### THE TASK
From the first line to the last, copy the data exactly and drop the pictures.

### EXTRACTED INFORMATION
══════
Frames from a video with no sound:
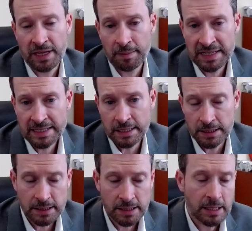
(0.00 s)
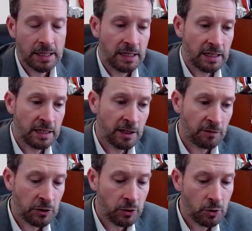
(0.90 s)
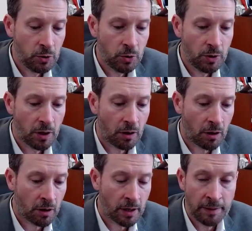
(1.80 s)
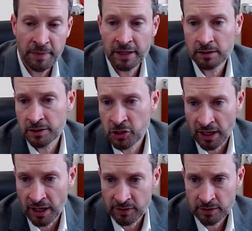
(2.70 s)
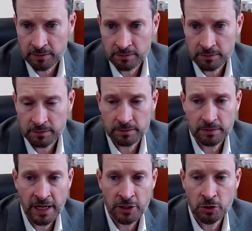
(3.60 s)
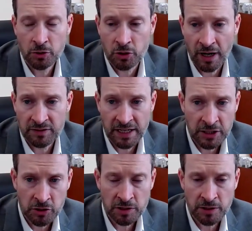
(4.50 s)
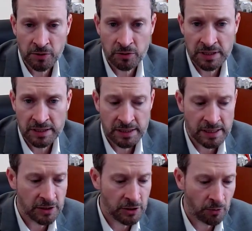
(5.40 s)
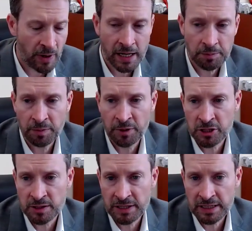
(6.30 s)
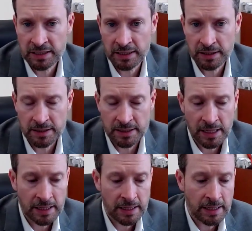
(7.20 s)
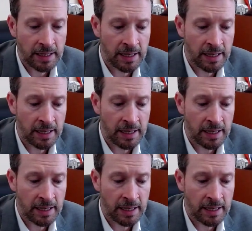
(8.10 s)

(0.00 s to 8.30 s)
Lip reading: What that means is if you are a Maryland driver and you drive dangerously through DC and you rack up a bunch of speeding tickets,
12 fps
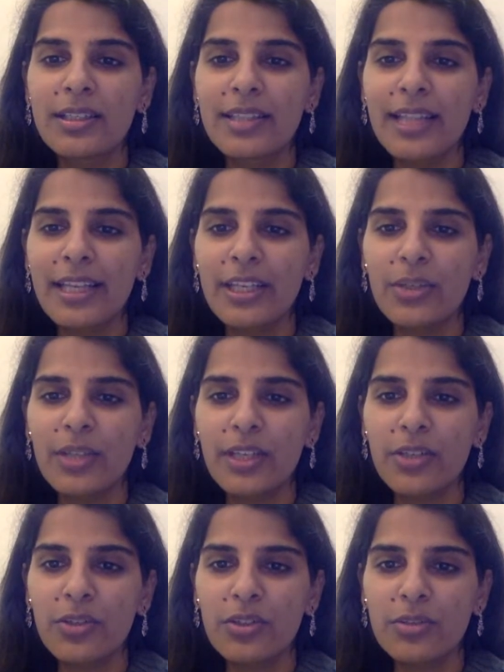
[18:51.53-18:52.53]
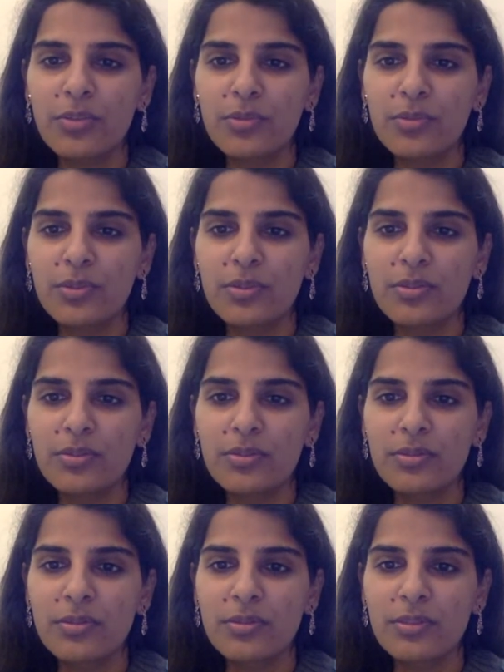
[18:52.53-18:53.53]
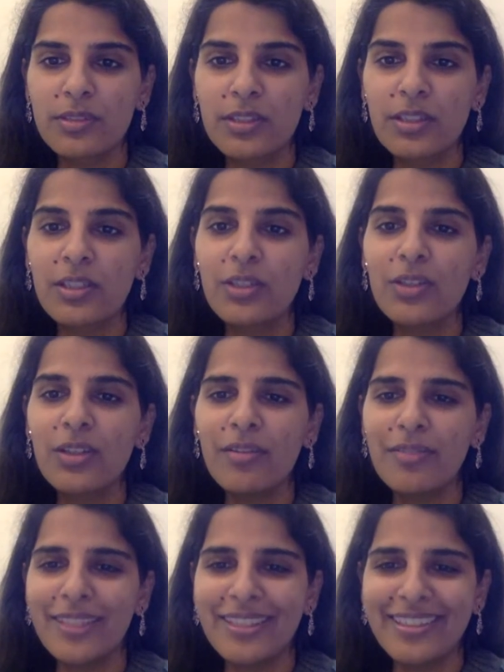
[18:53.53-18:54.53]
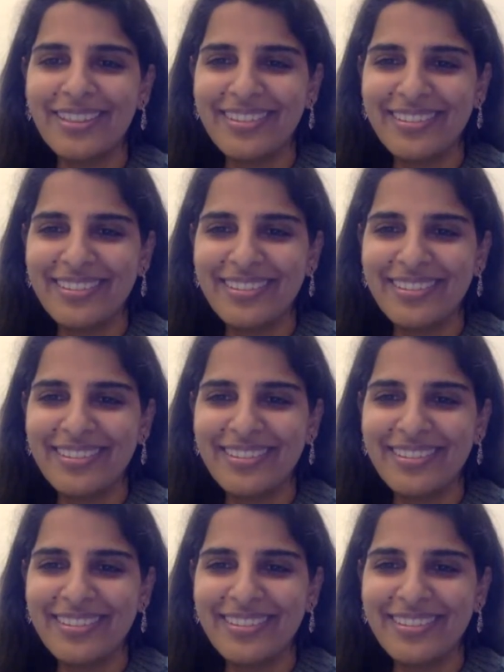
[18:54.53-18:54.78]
Thank you, Dr. Manman. Oh, lovely.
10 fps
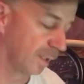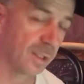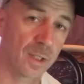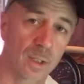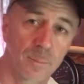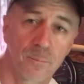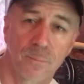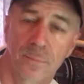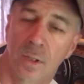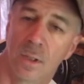there,
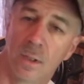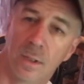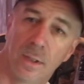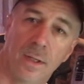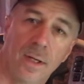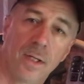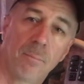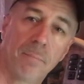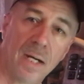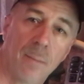had to
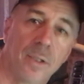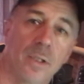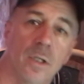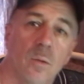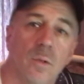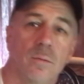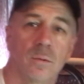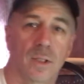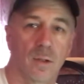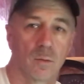buy me another one.
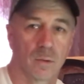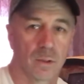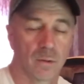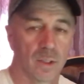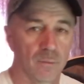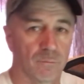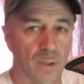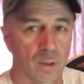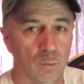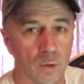Got on the internet,
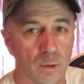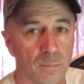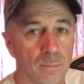found one,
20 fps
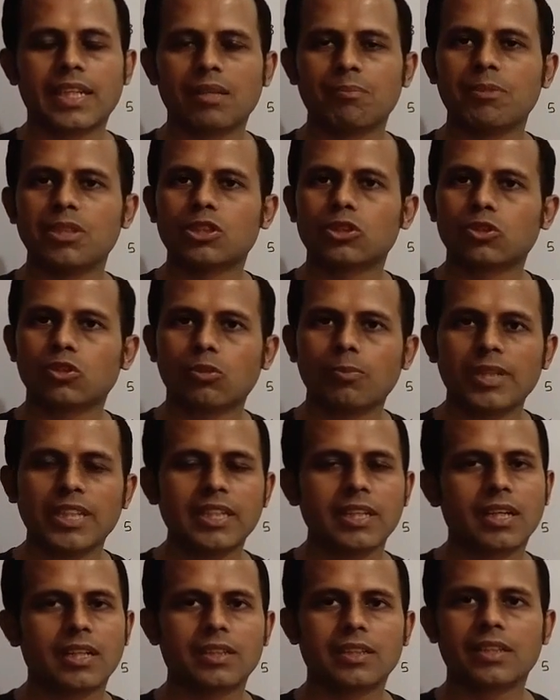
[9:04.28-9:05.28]
there can be so
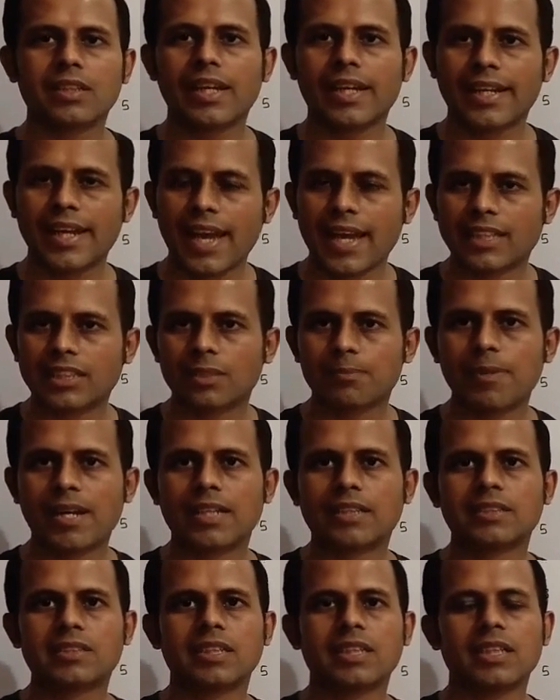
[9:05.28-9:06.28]
many other
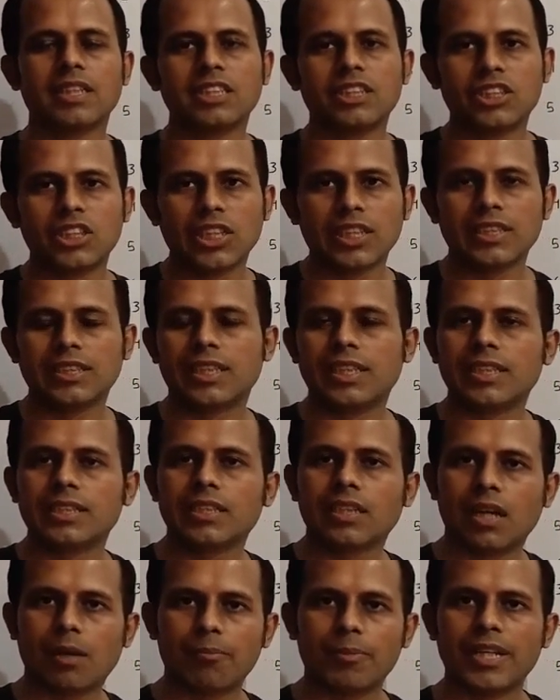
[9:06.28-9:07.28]
enhancements,
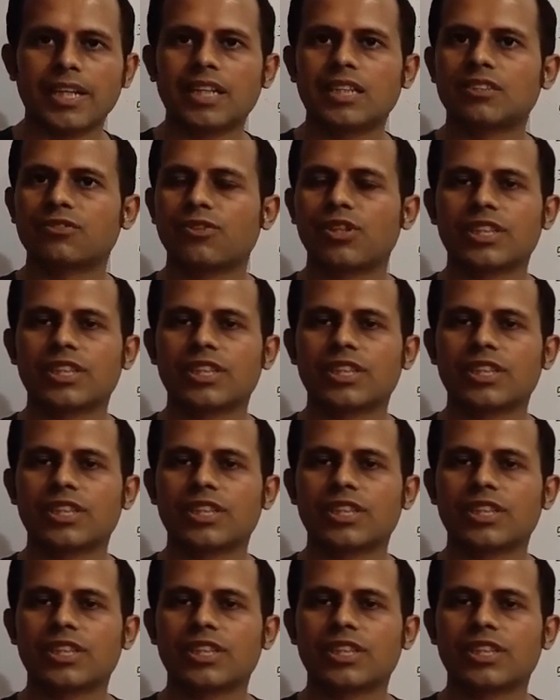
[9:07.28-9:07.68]
changes, updates.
══════
### EXERCISE ANSWER
Frames from a video with no sound:
(0.00 s)
(0.90 s)
(1.80 s)
(2.70 s)
(3.60 s)
(4.50 s)
(5.40 s)
(6.30 s)
(7.20 s)
(8.10 s)

(0.00 s to 8.30 s)
Lip reading: What that means is if you are a Maryland driver and you drive dangerously through DC and you rack up a bunch of speeding tickets,
12 fps
[18:51.53-18:52.53]
[18:52.53-18:53.53]
[18:53.53-18:54.53]
[18:54.53-18:54.78]
Thank you, Dr. Manman. Oh, lovely.
10 fps
there,
had to
buy me another one.
Got on the internet,
found one,
20 fps
[9:04.28-9:05.28]
there can be so
[9:05.28-9:06.28]
many other
[9:06.28-9:07.28]
enhancements,
[9:07.28-9:07.68]
changes, updates.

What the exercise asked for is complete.